Tra queste, l’interrogativo centrale è: quale sistema sanitario vogliamo costruire? Quello che ignora quelle domande relative all’etica dei medici, all’ingerenza del complesso industriale del farmaco sulle politiche sanitarie, alla libertà della ricerca dagli interessi economici e risponde alla frattura creata dalle proprie stesse inefficienze con l’autoritarismo? Se è così, bisogna sapere che la distanza che già da anni si è creata fra società e medicina è destinata a diventare una ferita così profonda che nessun bravo chirurgo sarà in grado di suturare.

Se si vuole veramente intervenire su questa lacerazione, invece, occorre indagare con onestà le gravi responsabilità politiche nei processi che hanno per decenni smantellato la sanità pubblica e opporsi a posizioni inaccettabili come quelle espresse da Bersani, che aizzando lo scontro fra vaccinati e non, (come se fosse quello il problema), dichiara che in caso di necessità va curato prima un soggetto vaccinato. Un’aberrazione che assume un tono particolarmente acre tra le labbra di chi è stato direttamente responsabile dello sfascio attuale del sistema pubblico attraverso due pilastri della lunga controriforma avviata all’indomani della Legge 833 del ’78: i decreti di riordino del ’92-’93 e del ’99 e la Riforma del Titolo V della Costituzione del 2001.

È indubbiamente difficile orientarsi tra quello che dicono le nozioni della medicina e il terreno terremotato della collettività. Sicuramente, però, di fronte a questa che, al di là di tutto è una pagina triste della nostra storia contemporanea, credo che sia necessario prendere parola e avviare una riflessione sulla quale trovo che pesi il silenzio di molti, probabilmente motivato dalla paura di essere annoverati fra i “renitenti” o dalla volontà di non “dare spago” alle innumerevoli teorie fantasiose che avvelenano il dibattito pubblico. Ma tacere significa, in qualche modo, rispondere a una chiamata alle armi della quale proprio non si sente il bisogno in questo momento. Quale sarebbe, del resto, la politica alla quale dovremmo dichiararci allineati? Quella che dopo due anni di crisi che hanno fatto a pezzi un sistema formativo già malridotto (proprio come il Covid sugli organismi debilitati dalle patologie pregresse) pensa di salvare la scuola mettendo fuori dal sistema i docenti? E come pensa di fronteggiare la carenza di insegnanti, il sovraffollamento delle aule? Che autorità ha questo sistema di governo che forza sull’apertura delle scuole senza preoccuparsi della messa in sicurezza e si trova le aule mezze vuote in tutta Italia per i contagi diffusi fra studenti e docenti? Se questa è la Patria che chiama all’adunata, “ditele che s’impicchi”, per ricordare il testo di Fausto Amodei e Franco Fortini.

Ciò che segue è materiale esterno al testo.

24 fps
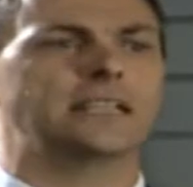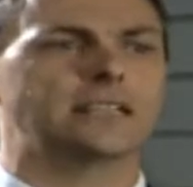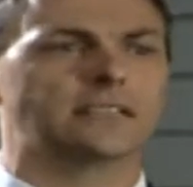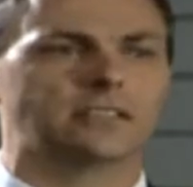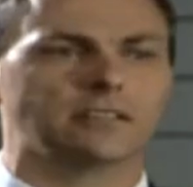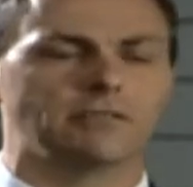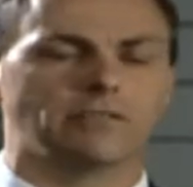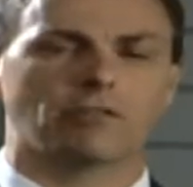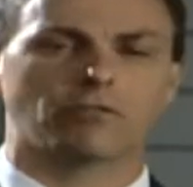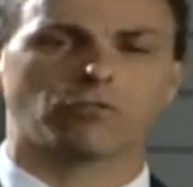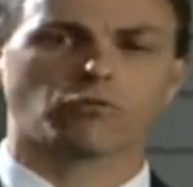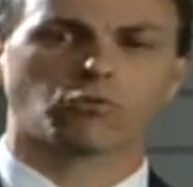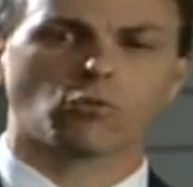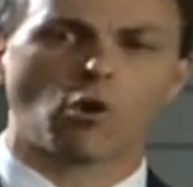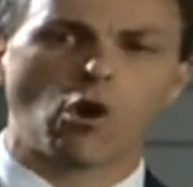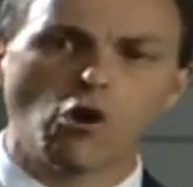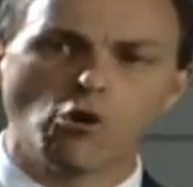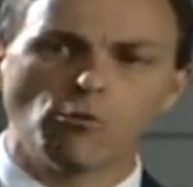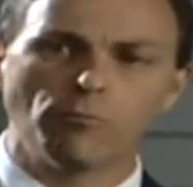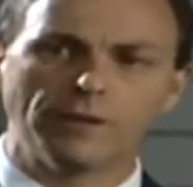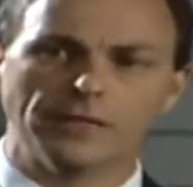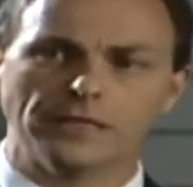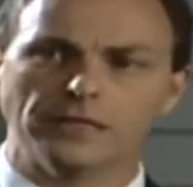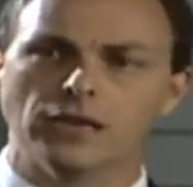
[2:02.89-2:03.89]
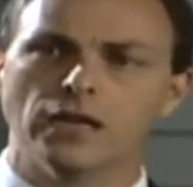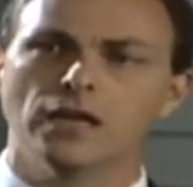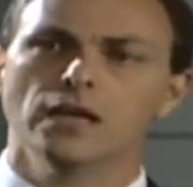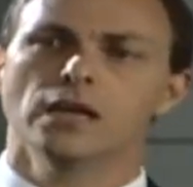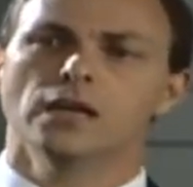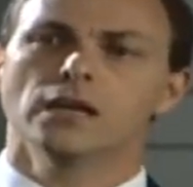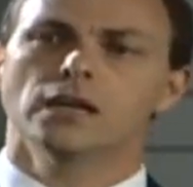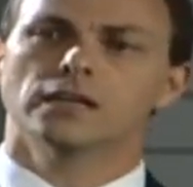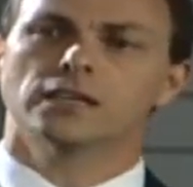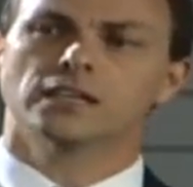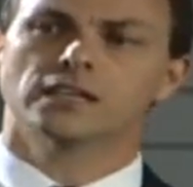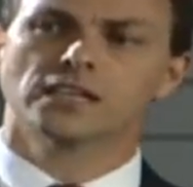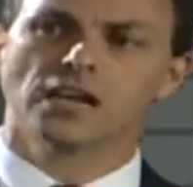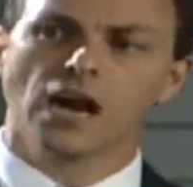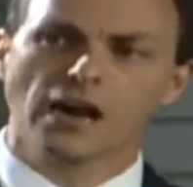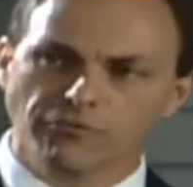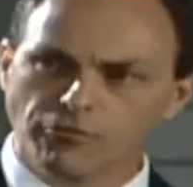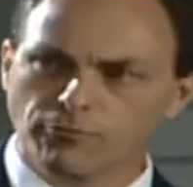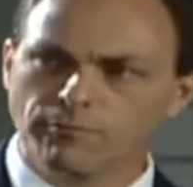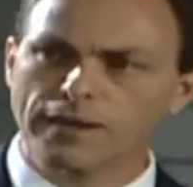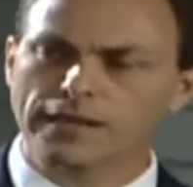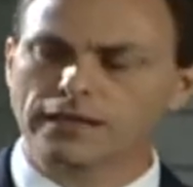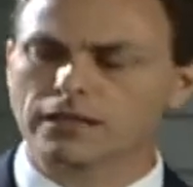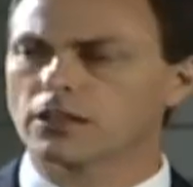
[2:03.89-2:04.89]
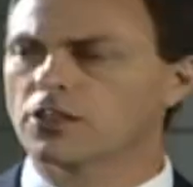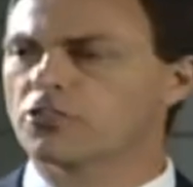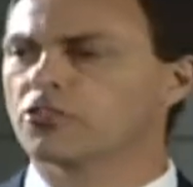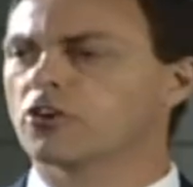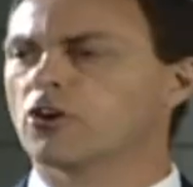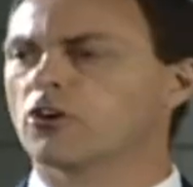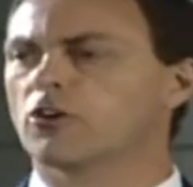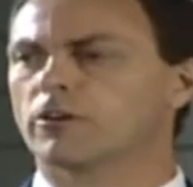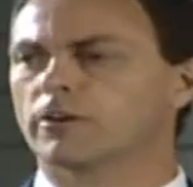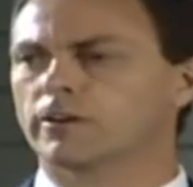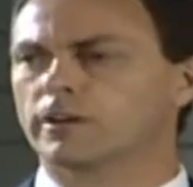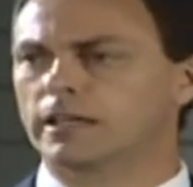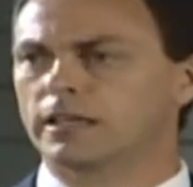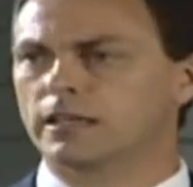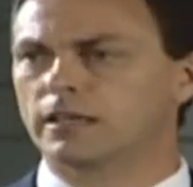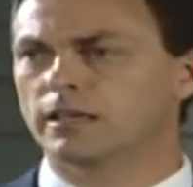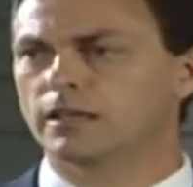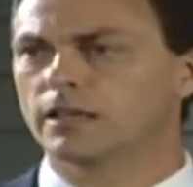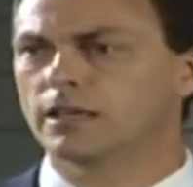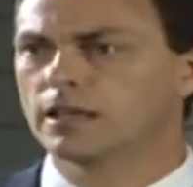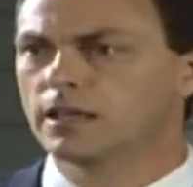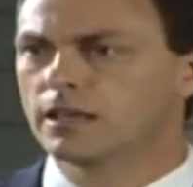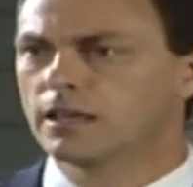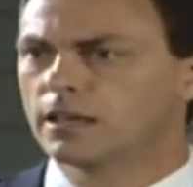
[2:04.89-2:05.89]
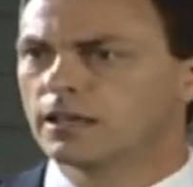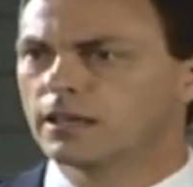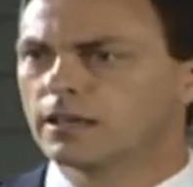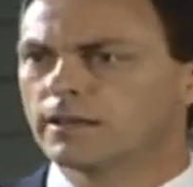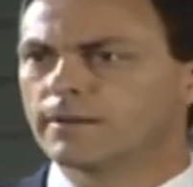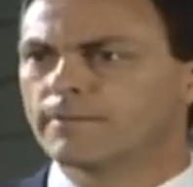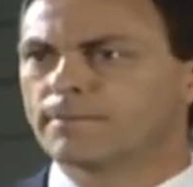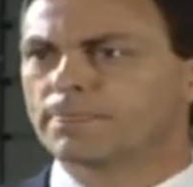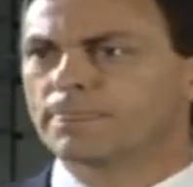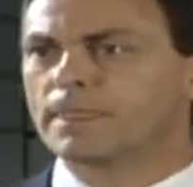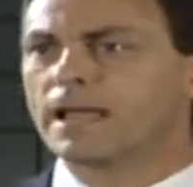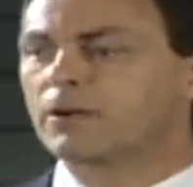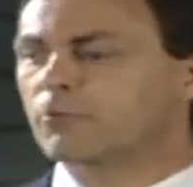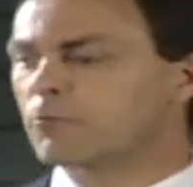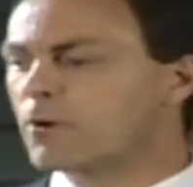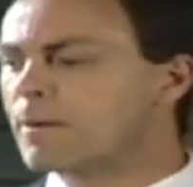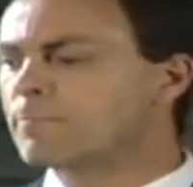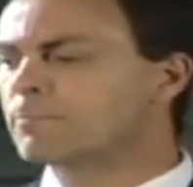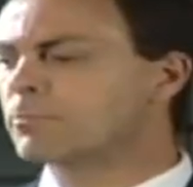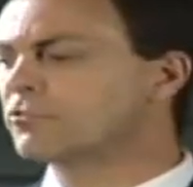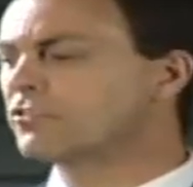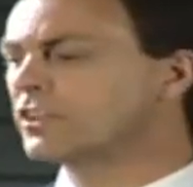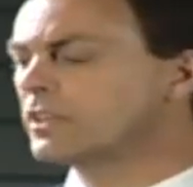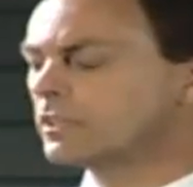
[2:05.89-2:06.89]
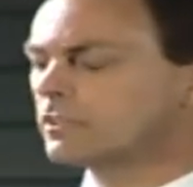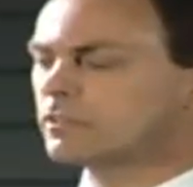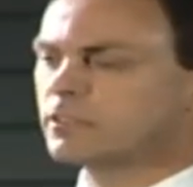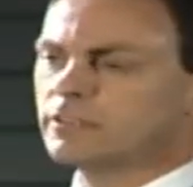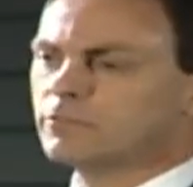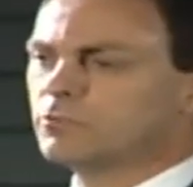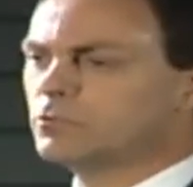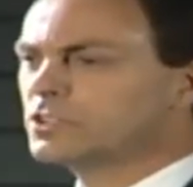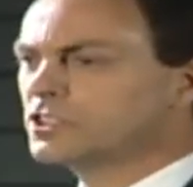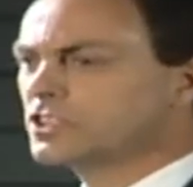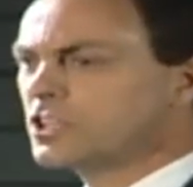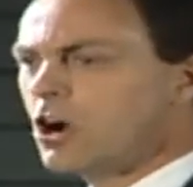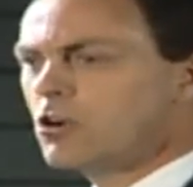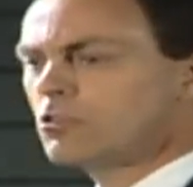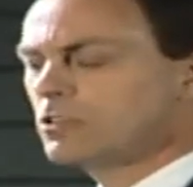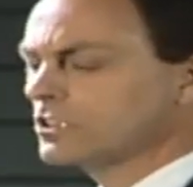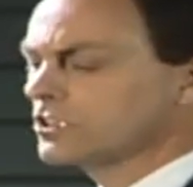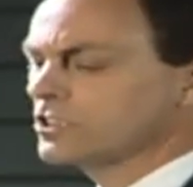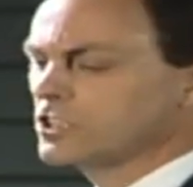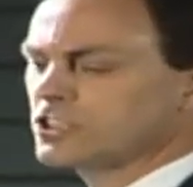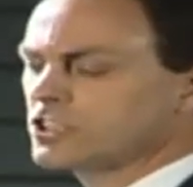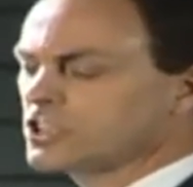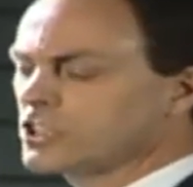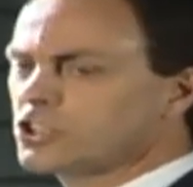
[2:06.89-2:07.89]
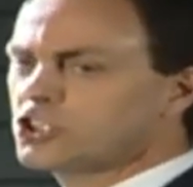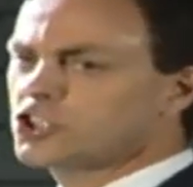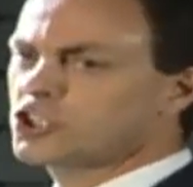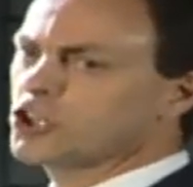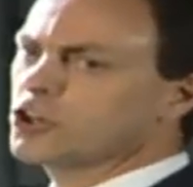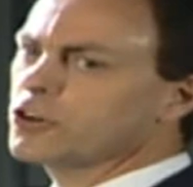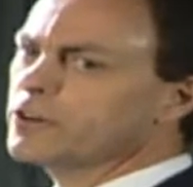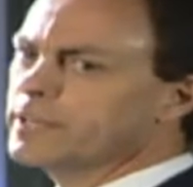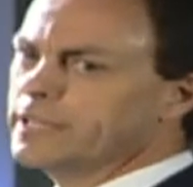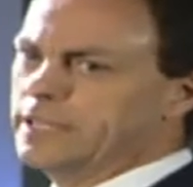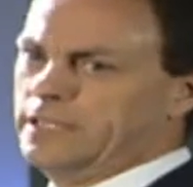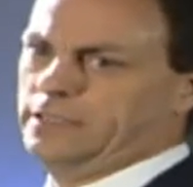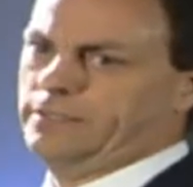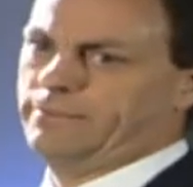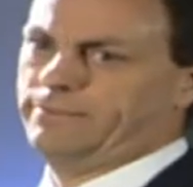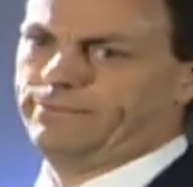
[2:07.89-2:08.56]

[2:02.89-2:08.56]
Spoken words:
of Roman governmental authority. That representative was known as the centurion.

Mentre la diffusione delle varianti virali muta quotidianamente lo scenario e i Governi hanno deliberatamente scelto, come almeno ebbe il coraggio di dire apertamente Boris Johnson, che il virus va fatto circolare e sopravviva chi può, piuttosto che partecipare a guerre indotte dall’alto sarebbe importante cominciare a preoccuparsi delle macerie e di quello che si può costruire, insieme, per sostituirle.